Word for word, restate the data that follows, omitting the images.

START RECORDS FOR THIS EXERCISE

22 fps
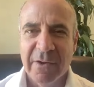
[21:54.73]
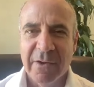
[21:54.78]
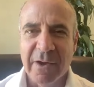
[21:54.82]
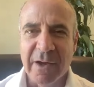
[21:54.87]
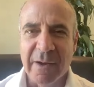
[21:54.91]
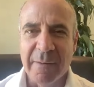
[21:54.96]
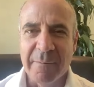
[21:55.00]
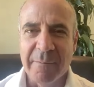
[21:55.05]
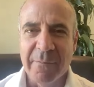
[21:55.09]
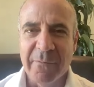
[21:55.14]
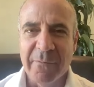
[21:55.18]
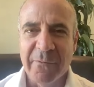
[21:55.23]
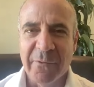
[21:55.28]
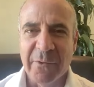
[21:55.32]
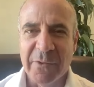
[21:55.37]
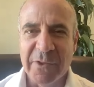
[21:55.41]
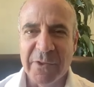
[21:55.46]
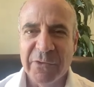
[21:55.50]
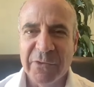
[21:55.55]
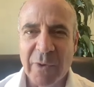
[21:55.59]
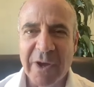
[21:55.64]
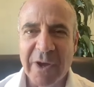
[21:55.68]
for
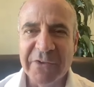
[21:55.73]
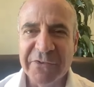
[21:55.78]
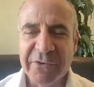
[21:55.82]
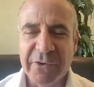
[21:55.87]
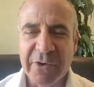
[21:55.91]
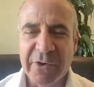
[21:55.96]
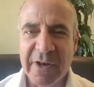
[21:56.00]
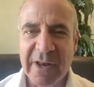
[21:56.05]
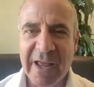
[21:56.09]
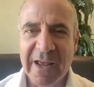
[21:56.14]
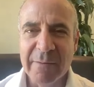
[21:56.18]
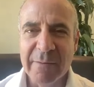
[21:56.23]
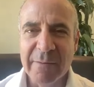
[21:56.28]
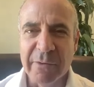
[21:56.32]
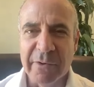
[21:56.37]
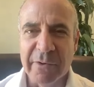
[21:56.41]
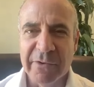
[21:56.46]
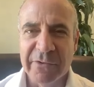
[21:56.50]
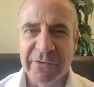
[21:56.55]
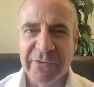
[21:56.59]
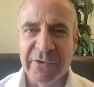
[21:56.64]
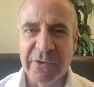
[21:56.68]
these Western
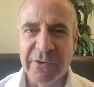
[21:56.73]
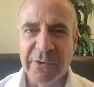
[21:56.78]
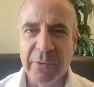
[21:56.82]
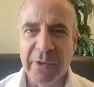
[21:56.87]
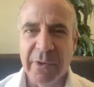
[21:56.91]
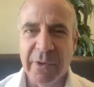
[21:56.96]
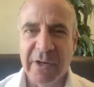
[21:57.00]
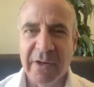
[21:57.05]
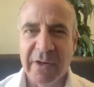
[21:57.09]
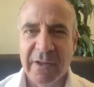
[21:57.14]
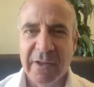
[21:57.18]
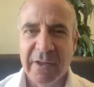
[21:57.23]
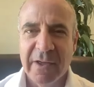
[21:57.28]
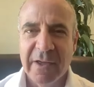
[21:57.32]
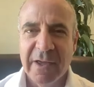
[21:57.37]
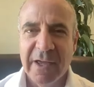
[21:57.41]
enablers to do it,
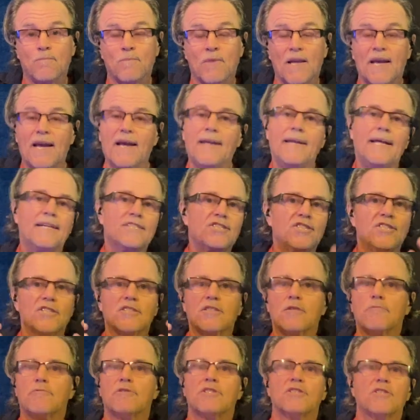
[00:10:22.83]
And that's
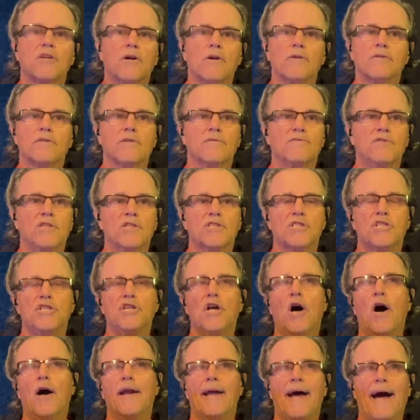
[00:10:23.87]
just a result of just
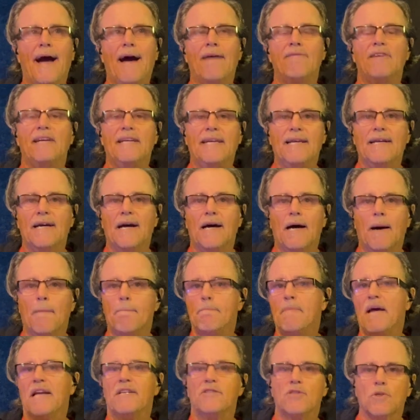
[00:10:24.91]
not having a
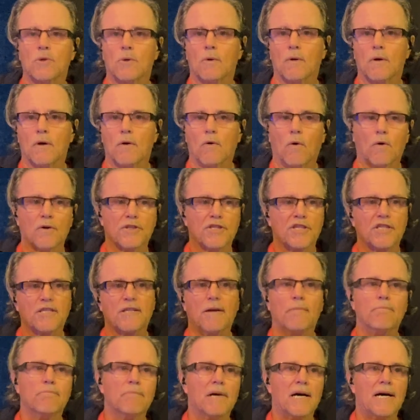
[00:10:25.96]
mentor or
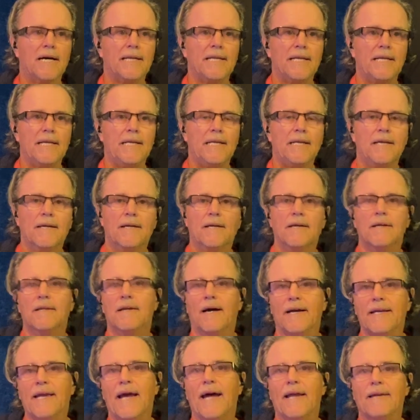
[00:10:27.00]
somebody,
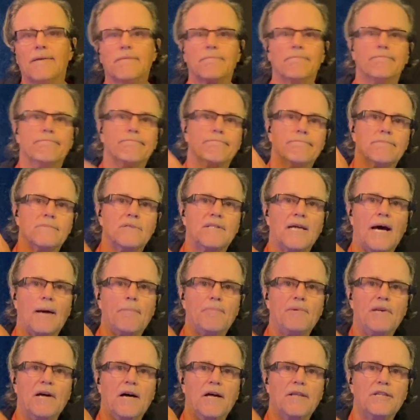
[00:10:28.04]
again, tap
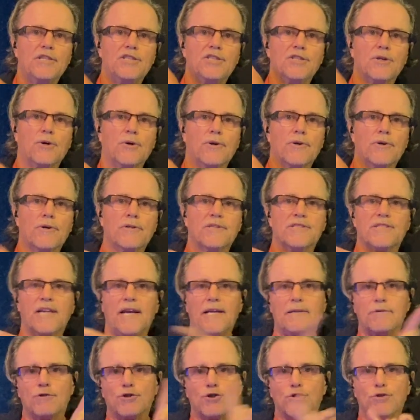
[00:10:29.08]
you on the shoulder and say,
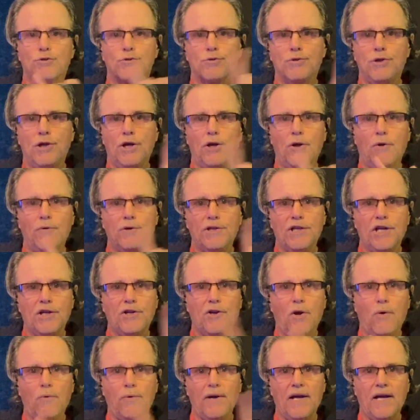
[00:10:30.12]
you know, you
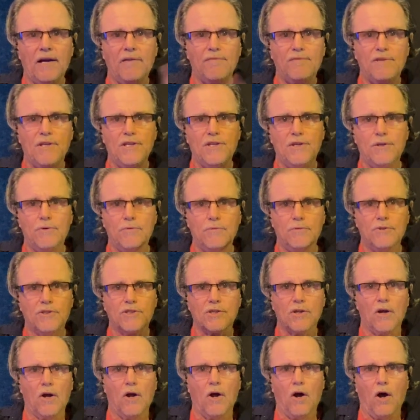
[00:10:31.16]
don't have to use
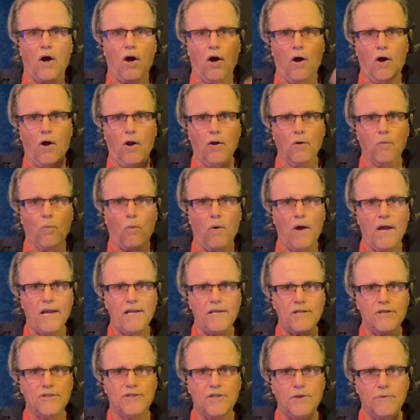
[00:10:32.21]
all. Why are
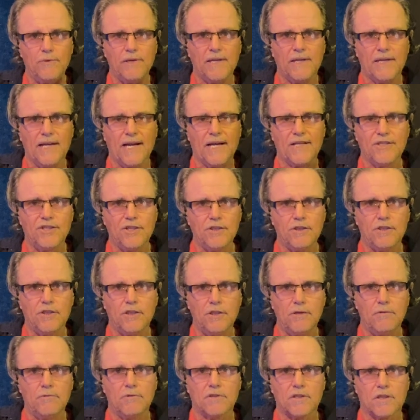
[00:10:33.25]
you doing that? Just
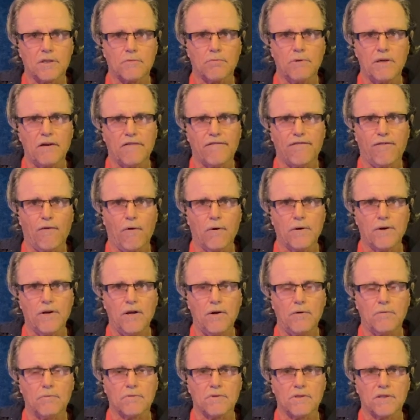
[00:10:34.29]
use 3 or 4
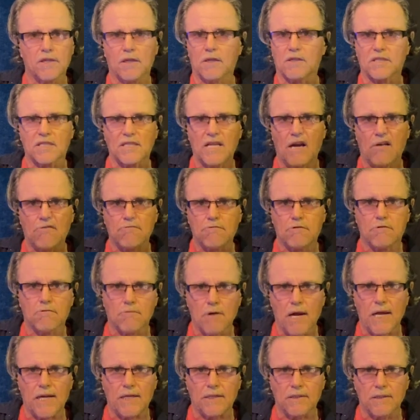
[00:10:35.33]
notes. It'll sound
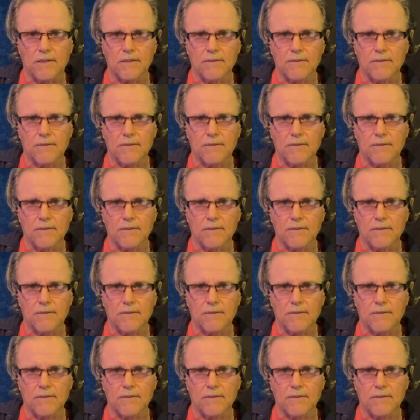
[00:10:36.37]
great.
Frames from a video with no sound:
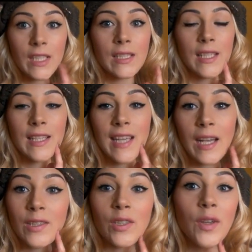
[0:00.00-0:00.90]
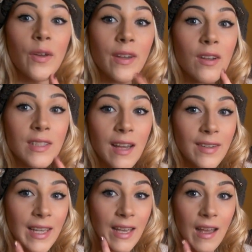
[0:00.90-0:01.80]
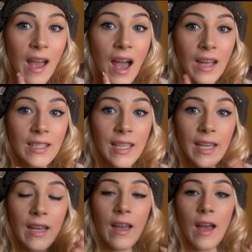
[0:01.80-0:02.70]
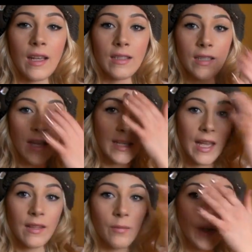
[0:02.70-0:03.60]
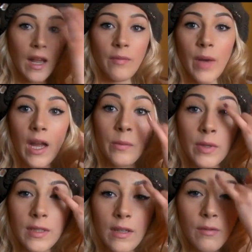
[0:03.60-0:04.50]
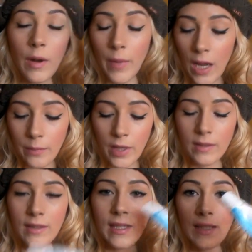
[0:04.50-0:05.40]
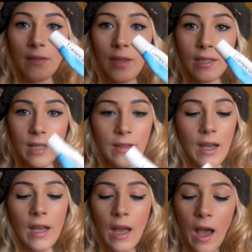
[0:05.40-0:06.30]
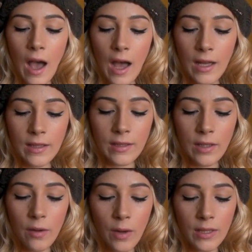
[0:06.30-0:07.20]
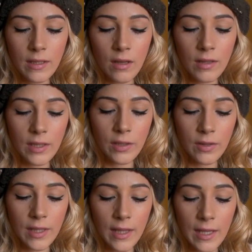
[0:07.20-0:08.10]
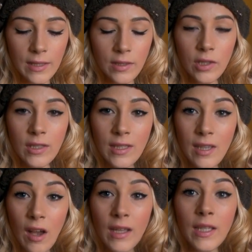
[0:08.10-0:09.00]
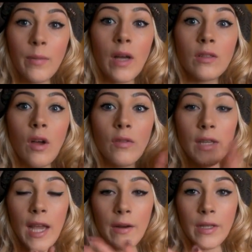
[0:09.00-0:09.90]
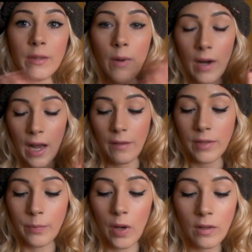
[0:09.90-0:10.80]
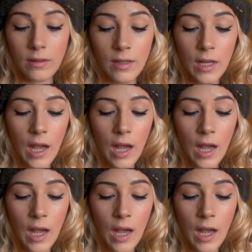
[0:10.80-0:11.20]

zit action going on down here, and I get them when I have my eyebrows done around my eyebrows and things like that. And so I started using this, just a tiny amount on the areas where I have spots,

END RECORDS FOR THIS EXERCISE

(TASK RESULT):
22 fps
[21:54.73]
[21:54.78]
[21:54.82]
[21:54.87]
[21:54.91]
[21:54.96]
[21:55.00]
[21:55.05]
[21:55.09]
[21:55.14]
[21:55.18]
[21:55.23]
[21:55.28]
[21:55.32]
[21:55.37]
[21:55.41]
[21:55.46]
[21:55.50]
[21:55.55]
[21:55.59]
[21:55.64]
[21:55.68]
for
[21:55.73]
[21:55.78]
[21:55.82]
[21:55.87]
[21:55.91]
[21:55.96]
[21:56.00]
[21:56.05]
[21:56.09]
[21:56.14]
[21:56.18]
[21:56.23]
[21:56.28]
[21:56.32]
[21:56.37]
[21:56.41]
[21:56.46]
[21:56.50]
[21:56.55]
[21:56.59]
[21:56.64]
[21:56.68]
these Western
[21:56.73]
[21:56.78]
[21:56.82]
[21:56.87]
[21:56.91]
[21:56.96]
[21:57.00]
[21:57.05]
[21:57.09]
[21:57.14]
[21:57.18]
[21:57.23]
[21:57.28]
[21:57.32]
[21:57.37]
[21:57.41]
enablers to do it,
[00:10:22.83]
And that's
[00:10:23.87]
just a result of just
[00:10:24.91]
not having a
[00:10:25.96]
mentor or
[00:10:27.00]
somebody,
[00:10:28.04]
again, tap
[00:10:29.08]
you on the shoulder and say,
[00:10:30.12]
you know, you
[00:10:31.16]
don't have to use
[00:10:32.21]
all. Why are
[00:10:33.25]
you doing that? Just
[00:10:34.29]
use 3 or 4
[00:10:35.33]
notes. It'll sound
[00:10:36.37]
great.
Frames from a video with no sound:
[0:00.00-0:00.90]
[0:00.90-0:01.80]
[0:01.80-0:02.70]
[0:02.70-0:03.60]
[0:03.60-0:04.50]
[0:04.50-0:05.40]
[0:05.40-0:06.30]
[0:06.30-0:07.20]
[0:07.20-0:08.10]
[0:08.10-0:09.00]
[0:09.00-0:09.90]
[0:09.90-0:10.80]
[0:10.80-0:11.20]

zit action going on down here, and I get them when I have my eyebrows done around my eyebrows and things like that. And so I started using this, just a tiny amount on the areas where I have spots,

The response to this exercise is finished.